Are you looking to add a GraphQL schema with Auth or are you trying to add a DQL schema? For uploading a GraphQL you must send a POST request to /admin/schema like shown at https://dgraph.io/docs/graphql/quick-start/#step-2-add-a-graphql-schema.

1 Like

Greetings! Well it certainly seems that I am confused about which schema to alter where.

I want to experiment with the @auth directive.

Is it correct to infer from your post that DQL schemas cannot include the @auth directives?

I was now able to alter the GQL schema using the /admin/schema endpoint as suggested!

type Ride @auth(query: { rule: "{$isAuthenticated: { eq: \"true\" } }" }) {
  where: String
  when: Int
  who: String
  comments: String
  created: Int
  modified: Int
}

# Dgraph.Authorization X-Auth-Token ...

via insomnia i can see that adding the x-auth-token header will enable queries to get results!

However, it seems that the auth rules are ignored on the dgraph /query endpoint?
Is that how it is meant to be?

Well, I am starting to understand how the graphql endpoints and the dql endpoints are sharing data and schemas…

But now I have a very important question:
If I set up a GraphQL schema with @auth rules, do / will DQL queries respect them?
It seems that I can freely query via the DQL /query/ endpoint even though the /graphql/ endpoint is requiring an auth header…
Is there a way to disable the DQL endpoint or otherwise convince it to respect the @auth rules?

Apologies for the late reply.

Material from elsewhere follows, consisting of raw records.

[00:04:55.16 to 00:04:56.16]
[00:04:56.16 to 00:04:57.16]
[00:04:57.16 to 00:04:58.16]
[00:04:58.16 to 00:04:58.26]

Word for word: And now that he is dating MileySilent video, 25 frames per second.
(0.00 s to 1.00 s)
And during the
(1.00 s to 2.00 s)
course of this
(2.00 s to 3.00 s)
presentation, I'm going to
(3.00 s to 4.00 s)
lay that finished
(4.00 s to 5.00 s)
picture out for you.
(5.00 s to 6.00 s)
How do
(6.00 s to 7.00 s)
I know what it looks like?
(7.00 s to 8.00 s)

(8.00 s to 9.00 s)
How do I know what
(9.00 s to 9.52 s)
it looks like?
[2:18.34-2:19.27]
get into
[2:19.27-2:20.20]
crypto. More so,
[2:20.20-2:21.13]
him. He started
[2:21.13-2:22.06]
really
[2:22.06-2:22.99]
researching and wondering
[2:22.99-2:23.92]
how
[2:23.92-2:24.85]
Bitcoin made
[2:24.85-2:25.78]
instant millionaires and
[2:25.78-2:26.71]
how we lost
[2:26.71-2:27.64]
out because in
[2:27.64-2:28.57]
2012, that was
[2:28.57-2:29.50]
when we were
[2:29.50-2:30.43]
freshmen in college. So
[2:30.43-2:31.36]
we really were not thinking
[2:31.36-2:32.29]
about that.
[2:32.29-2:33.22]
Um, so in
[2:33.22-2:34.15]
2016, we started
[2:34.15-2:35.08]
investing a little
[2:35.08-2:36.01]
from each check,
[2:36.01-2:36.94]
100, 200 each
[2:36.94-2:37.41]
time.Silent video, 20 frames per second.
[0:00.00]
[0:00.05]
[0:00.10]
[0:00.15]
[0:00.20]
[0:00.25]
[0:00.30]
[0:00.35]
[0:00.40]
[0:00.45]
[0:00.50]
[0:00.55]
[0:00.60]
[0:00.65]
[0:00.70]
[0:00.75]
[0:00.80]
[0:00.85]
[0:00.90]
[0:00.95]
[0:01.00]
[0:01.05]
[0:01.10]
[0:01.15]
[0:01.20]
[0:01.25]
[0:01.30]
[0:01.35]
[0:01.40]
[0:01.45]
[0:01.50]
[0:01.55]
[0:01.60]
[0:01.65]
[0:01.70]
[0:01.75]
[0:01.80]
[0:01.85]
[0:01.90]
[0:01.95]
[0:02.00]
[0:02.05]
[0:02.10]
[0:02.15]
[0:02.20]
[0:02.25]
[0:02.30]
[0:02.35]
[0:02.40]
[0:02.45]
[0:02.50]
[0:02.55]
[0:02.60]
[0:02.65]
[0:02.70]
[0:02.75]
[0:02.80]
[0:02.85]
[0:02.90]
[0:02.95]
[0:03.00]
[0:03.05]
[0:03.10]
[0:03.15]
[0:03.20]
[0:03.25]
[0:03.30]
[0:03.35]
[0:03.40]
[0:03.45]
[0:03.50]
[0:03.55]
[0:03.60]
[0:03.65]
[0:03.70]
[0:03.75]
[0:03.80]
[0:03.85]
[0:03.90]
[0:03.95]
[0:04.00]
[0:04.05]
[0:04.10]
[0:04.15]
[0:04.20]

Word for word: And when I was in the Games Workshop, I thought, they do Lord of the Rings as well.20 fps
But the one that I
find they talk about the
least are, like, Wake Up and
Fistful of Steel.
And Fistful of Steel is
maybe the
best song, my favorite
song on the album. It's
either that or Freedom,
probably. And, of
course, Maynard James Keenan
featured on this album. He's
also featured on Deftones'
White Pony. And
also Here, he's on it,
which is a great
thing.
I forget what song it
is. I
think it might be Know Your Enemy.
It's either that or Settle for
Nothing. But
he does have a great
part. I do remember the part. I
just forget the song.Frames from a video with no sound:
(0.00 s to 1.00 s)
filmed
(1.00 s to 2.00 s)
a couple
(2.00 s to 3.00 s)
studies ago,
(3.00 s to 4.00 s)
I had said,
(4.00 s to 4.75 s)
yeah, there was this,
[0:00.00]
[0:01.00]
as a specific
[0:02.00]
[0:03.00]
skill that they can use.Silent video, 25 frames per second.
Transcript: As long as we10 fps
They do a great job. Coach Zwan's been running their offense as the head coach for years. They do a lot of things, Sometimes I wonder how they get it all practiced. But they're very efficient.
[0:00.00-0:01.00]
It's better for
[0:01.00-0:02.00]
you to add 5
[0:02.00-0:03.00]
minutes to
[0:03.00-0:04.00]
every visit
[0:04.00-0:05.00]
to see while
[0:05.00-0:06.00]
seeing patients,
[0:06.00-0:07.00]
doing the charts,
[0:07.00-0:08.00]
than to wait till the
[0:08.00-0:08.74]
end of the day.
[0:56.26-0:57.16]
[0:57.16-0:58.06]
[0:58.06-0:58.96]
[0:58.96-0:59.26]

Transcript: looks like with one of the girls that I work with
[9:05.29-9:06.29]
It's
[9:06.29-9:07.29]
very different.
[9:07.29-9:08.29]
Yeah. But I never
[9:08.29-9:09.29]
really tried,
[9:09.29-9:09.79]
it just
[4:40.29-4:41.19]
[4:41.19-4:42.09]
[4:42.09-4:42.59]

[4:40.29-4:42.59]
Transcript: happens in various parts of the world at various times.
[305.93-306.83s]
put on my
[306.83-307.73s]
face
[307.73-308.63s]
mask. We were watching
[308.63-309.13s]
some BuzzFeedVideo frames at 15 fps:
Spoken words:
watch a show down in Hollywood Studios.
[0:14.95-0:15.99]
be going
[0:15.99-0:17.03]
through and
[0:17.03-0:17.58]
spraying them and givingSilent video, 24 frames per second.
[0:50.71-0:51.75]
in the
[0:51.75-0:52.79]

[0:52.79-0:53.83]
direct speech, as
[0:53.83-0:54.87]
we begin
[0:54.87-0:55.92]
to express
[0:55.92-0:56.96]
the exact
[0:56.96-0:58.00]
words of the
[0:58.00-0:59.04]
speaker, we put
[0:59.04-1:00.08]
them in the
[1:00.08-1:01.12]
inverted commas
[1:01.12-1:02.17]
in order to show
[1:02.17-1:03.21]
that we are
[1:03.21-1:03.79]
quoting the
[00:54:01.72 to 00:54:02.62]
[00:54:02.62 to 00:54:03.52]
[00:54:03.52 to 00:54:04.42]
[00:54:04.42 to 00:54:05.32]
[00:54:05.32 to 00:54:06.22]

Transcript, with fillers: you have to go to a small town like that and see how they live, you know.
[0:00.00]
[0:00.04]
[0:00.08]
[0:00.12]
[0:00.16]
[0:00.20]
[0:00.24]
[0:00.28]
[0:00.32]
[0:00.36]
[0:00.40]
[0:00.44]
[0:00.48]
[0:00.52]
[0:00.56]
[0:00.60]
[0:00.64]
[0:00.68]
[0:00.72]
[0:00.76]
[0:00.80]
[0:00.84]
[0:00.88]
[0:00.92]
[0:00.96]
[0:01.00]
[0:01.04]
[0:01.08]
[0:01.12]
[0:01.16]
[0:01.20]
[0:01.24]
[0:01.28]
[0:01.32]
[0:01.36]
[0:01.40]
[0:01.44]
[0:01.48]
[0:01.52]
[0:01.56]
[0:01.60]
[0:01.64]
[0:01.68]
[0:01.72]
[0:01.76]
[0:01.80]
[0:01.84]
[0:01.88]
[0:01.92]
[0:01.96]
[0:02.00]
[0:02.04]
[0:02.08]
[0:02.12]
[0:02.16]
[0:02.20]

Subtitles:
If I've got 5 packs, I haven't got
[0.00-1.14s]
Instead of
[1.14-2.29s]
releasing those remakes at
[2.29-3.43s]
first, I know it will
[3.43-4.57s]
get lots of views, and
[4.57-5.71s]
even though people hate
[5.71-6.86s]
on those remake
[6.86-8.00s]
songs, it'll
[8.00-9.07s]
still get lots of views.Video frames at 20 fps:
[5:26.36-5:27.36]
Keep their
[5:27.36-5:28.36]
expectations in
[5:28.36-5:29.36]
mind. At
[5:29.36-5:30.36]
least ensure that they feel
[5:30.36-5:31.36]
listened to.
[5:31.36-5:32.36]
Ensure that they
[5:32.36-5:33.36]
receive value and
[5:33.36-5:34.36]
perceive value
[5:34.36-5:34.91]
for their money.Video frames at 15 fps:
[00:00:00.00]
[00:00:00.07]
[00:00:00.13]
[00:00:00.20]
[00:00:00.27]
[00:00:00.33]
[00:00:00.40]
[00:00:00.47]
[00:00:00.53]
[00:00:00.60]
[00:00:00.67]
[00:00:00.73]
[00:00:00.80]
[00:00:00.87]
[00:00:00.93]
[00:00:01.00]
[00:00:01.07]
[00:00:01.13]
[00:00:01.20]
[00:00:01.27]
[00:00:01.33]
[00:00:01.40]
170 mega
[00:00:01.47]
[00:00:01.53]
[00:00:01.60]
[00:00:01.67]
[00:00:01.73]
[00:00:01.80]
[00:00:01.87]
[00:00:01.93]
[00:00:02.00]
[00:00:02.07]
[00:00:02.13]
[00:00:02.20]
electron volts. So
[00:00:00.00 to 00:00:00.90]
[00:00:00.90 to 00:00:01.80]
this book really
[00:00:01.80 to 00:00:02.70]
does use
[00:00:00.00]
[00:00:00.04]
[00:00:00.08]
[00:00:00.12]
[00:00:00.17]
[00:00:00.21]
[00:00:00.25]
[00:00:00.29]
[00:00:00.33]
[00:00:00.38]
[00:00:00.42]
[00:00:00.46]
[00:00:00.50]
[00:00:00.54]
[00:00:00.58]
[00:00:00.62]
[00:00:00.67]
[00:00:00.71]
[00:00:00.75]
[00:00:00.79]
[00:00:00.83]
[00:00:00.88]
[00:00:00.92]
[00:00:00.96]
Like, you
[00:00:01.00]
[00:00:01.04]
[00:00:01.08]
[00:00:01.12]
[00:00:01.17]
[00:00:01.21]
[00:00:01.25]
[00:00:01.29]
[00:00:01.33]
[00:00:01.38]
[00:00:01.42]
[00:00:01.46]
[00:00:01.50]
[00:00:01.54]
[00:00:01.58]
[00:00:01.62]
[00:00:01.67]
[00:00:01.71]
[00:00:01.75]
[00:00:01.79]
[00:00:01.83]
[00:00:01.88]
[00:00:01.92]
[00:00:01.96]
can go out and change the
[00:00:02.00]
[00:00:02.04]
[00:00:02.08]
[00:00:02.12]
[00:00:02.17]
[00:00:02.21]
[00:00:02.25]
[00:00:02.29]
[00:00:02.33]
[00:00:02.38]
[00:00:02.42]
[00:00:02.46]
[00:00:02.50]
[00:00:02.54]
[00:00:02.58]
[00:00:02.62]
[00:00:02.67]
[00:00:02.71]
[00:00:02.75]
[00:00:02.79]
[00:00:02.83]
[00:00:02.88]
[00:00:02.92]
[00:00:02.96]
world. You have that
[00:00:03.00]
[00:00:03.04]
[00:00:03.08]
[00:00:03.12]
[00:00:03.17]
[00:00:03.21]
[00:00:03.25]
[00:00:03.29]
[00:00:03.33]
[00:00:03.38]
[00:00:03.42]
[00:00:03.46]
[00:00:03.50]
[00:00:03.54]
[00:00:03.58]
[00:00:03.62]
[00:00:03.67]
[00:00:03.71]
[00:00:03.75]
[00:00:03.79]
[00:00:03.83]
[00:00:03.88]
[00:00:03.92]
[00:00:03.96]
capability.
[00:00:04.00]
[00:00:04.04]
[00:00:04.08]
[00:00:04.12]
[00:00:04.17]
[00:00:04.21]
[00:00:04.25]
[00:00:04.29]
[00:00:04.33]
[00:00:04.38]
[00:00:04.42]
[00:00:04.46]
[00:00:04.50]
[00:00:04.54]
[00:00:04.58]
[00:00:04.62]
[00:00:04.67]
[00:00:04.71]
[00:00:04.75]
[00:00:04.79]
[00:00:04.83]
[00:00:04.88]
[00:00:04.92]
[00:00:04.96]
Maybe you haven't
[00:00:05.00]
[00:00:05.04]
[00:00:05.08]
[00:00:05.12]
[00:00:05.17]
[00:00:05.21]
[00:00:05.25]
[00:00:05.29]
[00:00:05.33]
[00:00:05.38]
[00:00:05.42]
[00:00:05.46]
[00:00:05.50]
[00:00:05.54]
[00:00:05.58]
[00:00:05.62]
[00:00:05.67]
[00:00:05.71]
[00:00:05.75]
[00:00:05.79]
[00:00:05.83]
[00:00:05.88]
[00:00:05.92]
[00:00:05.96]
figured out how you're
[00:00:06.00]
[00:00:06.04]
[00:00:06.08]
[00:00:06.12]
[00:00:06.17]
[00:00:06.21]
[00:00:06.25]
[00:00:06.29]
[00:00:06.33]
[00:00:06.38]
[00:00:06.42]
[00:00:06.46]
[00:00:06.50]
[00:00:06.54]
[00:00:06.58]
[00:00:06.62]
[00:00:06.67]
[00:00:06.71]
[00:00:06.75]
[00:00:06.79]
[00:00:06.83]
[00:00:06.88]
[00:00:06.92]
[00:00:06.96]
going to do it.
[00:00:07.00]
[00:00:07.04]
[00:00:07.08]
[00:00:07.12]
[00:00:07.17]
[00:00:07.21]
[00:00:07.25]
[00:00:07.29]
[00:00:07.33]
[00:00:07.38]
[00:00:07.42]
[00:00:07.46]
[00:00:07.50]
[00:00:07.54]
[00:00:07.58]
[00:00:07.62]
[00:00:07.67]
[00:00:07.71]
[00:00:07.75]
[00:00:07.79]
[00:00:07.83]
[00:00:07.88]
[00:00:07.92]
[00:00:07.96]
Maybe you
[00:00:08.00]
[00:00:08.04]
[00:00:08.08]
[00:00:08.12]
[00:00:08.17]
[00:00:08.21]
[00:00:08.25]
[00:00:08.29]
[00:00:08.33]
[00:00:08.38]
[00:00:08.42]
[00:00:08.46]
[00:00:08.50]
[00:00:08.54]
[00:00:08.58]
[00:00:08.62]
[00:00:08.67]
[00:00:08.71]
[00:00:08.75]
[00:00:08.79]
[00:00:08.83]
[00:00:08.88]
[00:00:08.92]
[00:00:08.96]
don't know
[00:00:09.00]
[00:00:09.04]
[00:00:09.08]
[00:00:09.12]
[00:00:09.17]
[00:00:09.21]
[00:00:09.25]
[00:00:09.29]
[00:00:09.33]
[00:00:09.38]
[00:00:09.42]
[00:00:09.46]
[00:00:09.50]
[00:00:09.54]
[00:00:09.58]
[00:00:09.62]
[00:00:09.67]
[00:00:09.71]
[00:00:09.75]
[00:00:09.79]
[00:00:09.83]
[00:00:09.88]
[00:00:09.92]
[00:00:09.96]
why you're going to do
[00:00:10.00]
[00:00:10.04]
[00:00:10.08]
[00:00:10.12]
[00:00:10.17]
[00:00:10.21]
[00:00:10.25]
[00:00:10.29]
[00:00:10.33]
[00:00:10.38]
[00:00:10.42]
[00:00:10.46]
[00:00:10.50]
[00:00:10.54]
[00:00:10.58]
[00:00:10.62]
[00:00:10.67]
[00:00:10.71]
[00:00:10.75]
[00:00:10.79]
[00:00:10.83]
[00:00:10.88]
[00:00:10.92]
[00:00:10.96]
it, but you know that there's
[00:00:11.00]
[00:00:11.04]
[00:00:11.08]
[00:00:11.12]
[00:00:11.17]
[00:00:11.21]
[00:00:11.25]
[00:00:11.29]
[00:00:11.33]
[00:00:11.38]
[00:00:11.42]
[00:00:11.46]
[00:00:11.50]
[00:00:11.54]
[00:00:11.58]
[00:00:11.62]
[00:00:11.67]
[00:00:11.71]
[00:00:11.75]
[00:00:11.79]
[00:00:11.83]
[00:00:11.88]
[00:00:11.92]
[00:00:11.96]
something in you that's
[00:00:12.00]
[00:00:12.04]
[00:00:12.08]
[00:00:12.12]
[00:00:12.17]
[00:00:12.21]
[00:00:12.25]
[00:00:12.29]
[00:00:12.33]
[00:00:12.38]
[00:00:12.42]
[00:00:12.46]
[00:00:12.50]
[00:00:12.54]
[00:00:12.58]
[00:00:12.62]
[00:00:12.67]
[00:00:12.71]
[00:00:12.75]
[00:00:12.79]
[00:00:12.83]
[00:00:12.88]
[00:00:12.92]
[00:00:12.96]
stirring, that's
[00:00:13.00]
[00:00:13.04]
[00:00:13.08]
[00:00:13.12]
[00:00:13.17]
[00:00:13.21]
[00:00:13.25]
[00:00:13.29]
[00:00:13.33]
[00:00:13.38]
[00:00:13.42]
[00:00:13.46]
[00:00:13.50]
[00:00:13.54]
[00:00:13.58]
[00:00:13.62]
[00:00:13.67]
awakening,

I think you might have already figured these out but I’ll reply just in case.

Yes, that is correct, @auth is only there for GraphQL schemas.

Yes

You can disable the /query and other DQL endpoints as a security setting for your database wherever you are deploying it. There is no way to do that directly in Dgraph for now.

Ok, Thanks!

Do you foresee that changing in the not tooo distant future? Do you (and others) like the idea of alpha command line flags to disable the endpoints?

Yeah, such a request has been asked for before and we could allow this in the future. Maybe you can open a new post about this and we can accept that as a feature request.